Try to use the gentoo-sources. It should work.

The vesafb messages are just warnings of modes that vesafb doesn't support on your hardware. The other message I think has to do with the splash theme you're trying to use.

Have you been able to put the splash working?

----------

## senzacionale

yes splash now works fine. everything works now fine with gentoo-sources  :Very Happy: 

 *Quote:*   

> 
> 
> The vesafb messages are just warnings of modes that vesafb doesn't support on your hardware
> 
> 

 

so my graphic card radeon 9700 mobility not suported vesafb or i didin't understand you correctly?

thnx for all help jmbsvicetto!

----------

## jmbsvicetto

No, what I'm reading from those warnings is that vesafb is unable to use modes 1792x1344@32, 1856x1392@32 and 1920x1440@32. That' s not surprising since you would need a very large monitor for that.

If your problem as been solved, please add [solved] to the title of the thread (edit first message).

----------

## senzacionale

 *Quote:*   

> 
> 
> No, what I'm reading from those warnings is that vesafb is unable to use modes 1792x1344@32, 1856x1392@32 and 1920x1440@32. That' s not surprising since you would need a very large monitor for that.
> 
> If your problem as been solved, please add [solved] to the title of the thread (edit first message).
> ...

 

Note completely solved. I want to fix just this with modes. I am using 1400x1050 resolution in my notebok.
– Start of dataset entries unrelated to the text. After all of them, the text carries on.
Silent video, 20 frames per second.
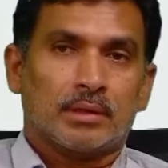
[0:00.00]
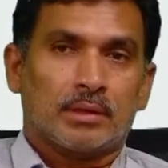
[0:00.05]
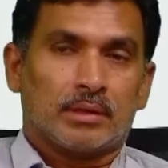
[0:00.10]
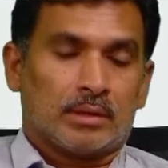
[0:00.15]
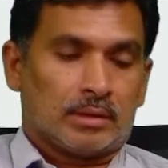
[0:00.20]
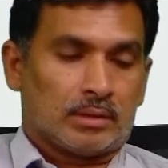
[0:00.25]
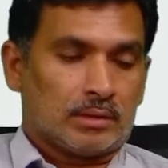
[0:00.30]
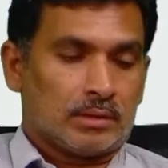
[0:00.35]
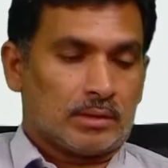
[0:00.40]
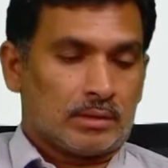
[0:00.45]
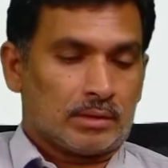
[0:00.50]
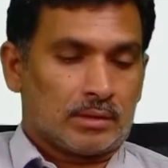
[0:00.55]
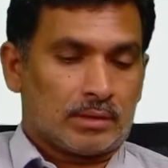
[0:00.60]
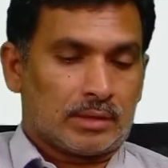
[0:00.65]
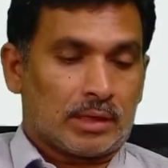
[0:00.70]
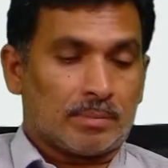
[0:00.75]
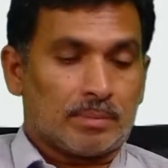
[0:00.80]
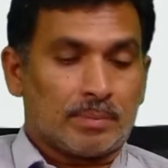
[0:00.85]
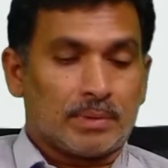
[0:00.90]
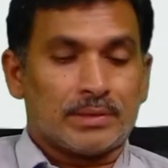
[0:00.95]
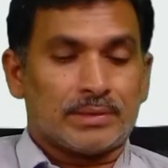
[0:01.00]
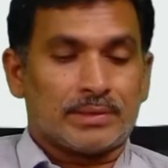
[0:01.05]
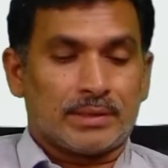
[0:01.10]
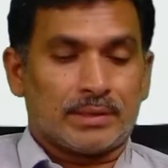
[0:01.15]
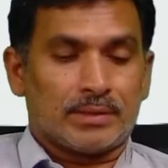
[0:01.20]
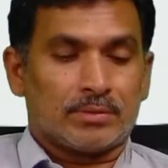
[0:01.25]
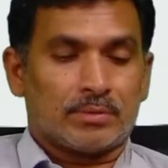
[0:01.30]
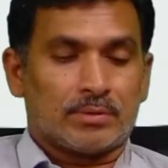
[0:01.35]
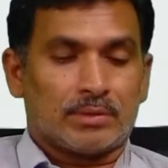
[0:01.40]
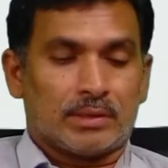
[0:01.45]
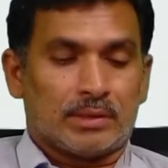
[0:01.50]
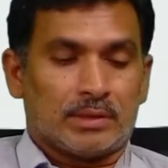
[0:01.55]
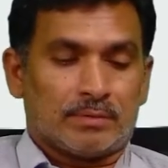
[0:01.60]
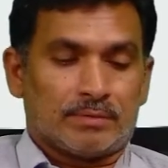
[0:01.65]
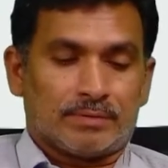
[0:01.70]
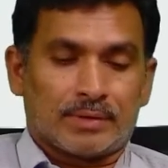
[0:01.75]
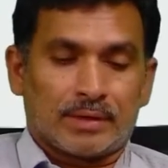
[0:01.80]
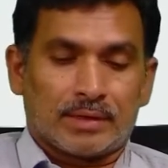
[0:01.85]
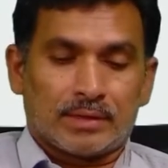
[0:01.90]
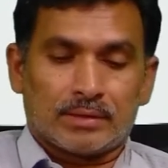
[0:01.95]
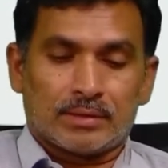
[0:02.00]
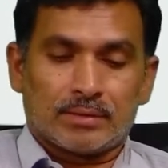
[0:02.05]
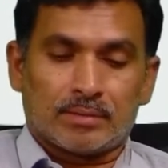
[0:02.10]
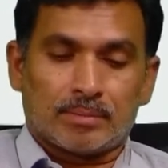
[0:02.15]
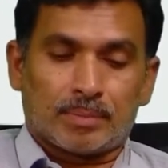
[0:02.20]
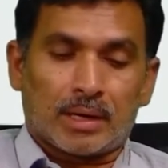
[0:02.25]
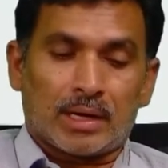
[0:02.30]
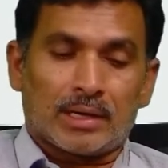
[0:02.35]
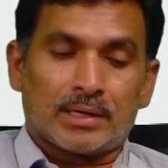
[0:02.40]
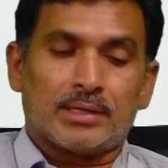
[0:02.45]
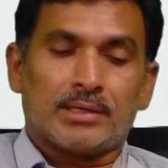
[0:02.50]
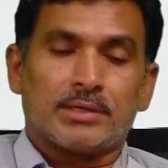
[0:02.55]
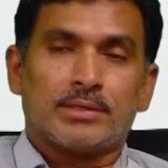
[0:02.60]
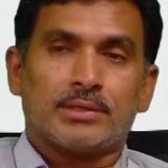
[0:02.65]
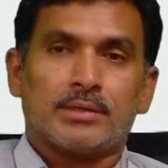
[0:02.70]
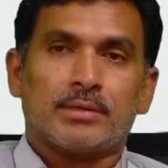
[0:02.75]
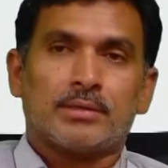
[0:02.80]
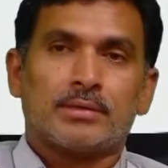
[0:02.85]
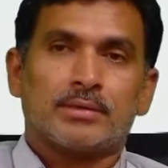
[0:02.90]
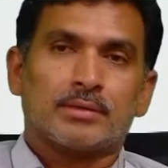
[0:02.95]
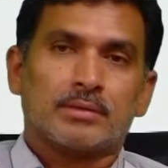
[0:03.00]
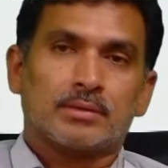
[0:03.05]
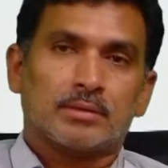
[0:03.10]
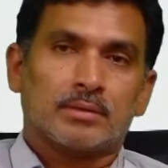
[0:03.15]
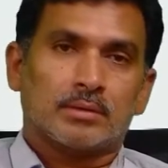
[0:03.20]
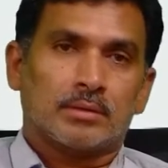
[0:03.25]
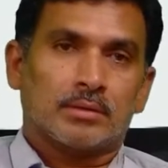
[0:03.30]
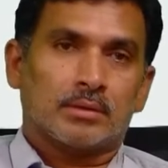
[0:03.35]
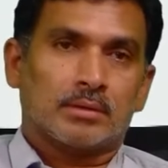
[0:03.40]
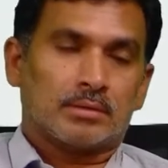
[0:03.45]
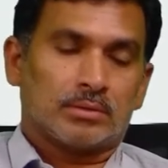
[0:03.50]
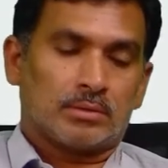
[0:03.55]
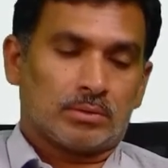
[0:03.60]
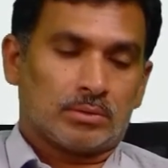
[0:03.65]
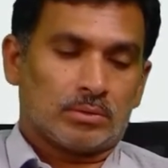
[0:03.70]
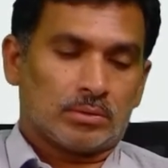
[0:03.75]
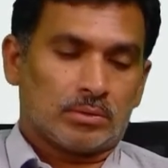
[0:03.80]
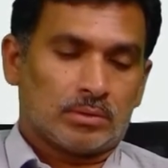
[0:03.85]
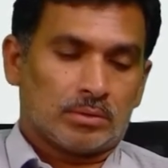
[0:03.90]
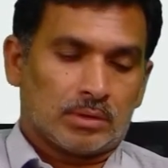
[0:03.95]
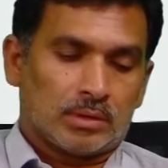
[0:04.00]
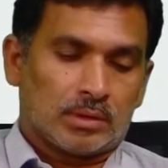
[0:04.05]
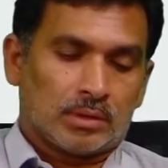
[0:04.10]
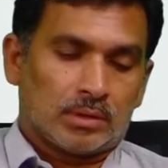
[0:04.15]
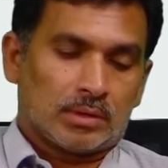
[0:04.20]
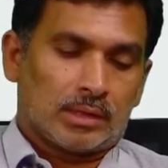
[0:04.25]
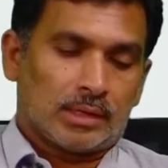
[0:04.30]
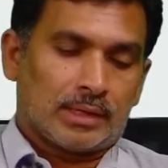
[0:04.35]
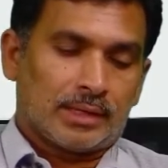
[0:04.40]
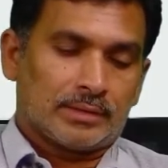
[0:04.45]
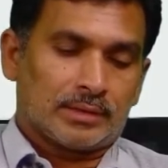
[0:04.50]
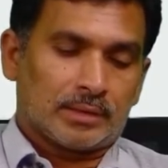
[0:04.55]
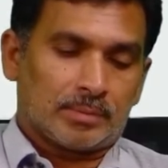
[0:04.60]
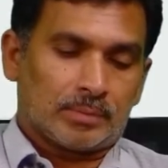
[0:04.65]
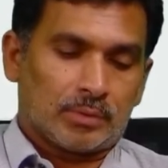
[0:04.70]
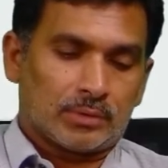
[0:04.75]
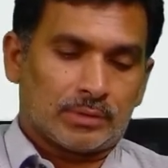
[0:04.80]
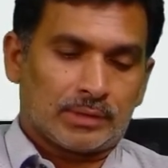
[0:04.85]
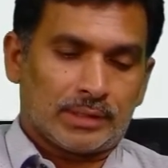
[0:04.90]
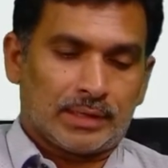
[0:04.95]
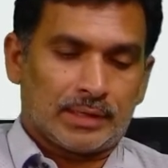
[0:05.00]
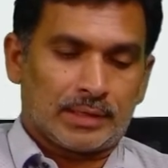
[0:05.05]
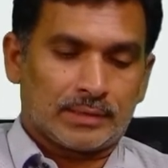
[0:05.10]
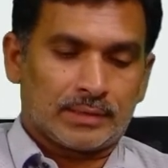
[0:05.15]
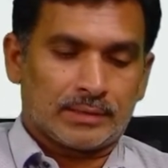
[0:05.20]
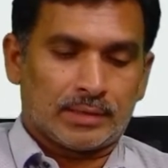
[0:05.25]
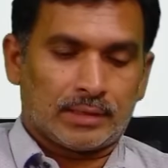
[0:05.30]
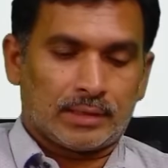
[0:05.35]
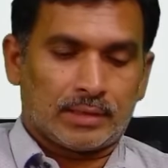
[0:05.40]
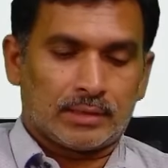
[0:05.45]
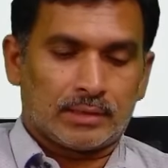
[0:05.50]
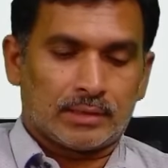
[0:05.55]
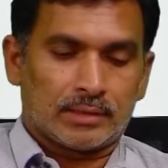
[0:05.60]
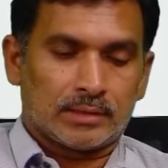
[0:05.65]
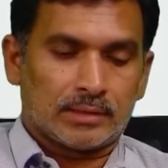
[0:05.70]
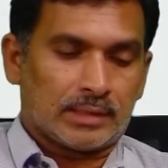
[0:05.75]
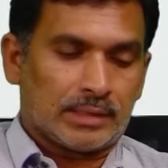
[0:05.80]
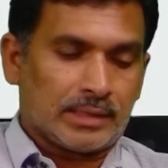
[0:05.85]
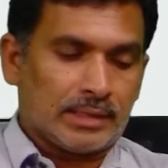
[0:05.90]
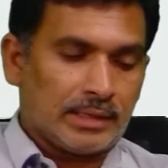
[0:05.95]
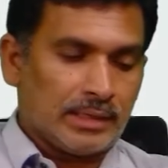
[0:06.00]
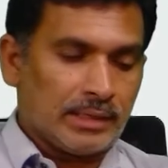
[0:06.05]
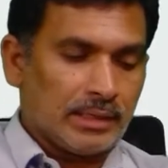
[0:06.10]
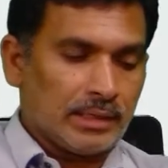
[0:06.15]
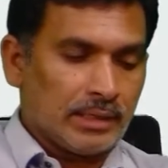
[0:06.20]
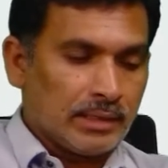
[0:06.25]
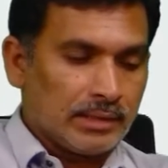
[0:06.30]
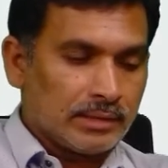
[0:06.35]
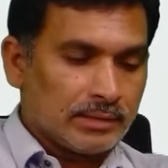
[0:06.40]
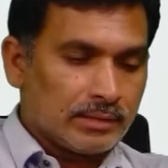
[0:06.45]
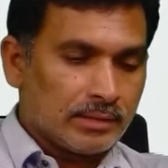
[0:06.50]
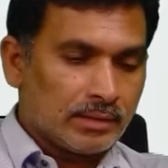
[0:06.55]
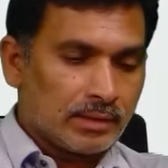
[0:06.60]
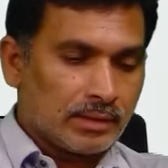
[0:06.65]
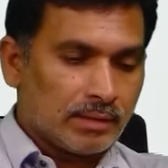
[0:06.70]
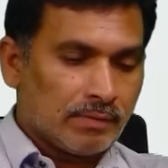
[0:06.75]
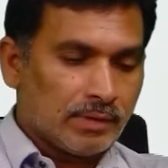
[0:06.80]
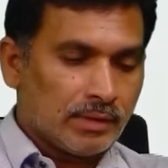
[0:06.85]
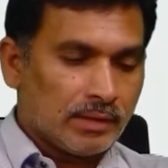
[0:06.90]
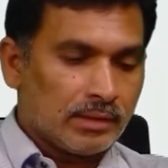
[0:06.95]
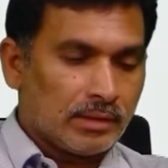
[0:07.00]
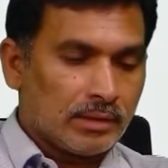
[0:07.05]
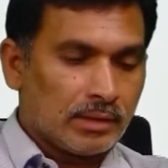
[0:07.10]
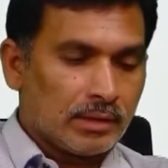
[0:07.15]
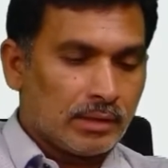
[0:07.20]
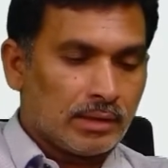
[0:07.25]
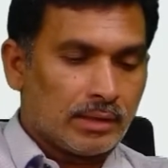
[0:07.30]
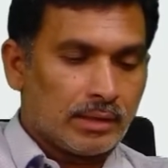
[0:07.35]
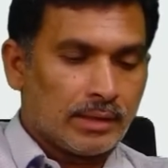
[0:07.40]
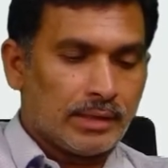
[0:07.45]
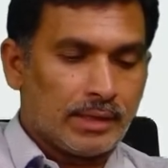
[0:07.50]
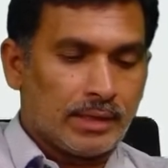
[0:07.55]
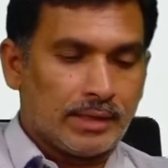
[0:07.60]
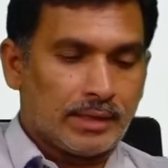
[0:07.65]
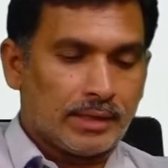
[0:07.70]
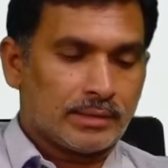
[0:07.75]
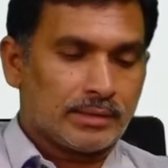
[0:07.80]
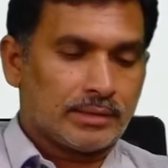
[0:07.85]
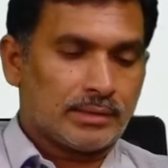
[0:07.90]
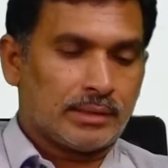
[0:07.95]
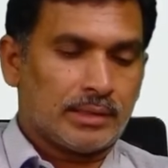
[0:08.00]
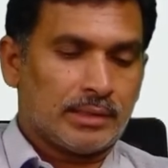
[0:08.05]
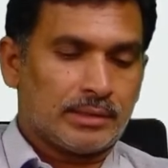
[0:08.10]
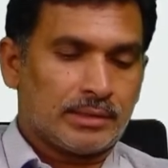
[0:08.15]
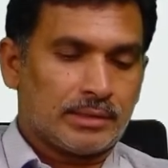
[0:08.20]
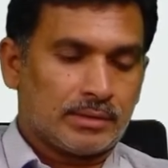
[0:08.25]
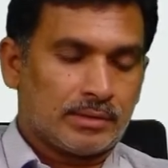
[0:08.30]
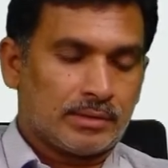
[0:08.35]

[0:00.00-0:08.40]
the tuples into the different partitions. So like suppose let us say the D is the given data set,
I will never use 792x1344@32, 1856x1392@32 and 1920x1440@32 resolution so i don't know where come this?

how i can remove this?

thnx

----------

## jmbsvicetto

I'm convinced that X tries that by default and there's nothing wrong with it. However, if you want to prevent X from trying look at /etc/X11/xorg.conf and search for the mode lines. You may need to comment those mode lines.

----------

## senzacionale

ok i will do this. Now the problem is solved thnx to you jmbsvicetto.

Thnx again jmbsvicetto for helping me!

----------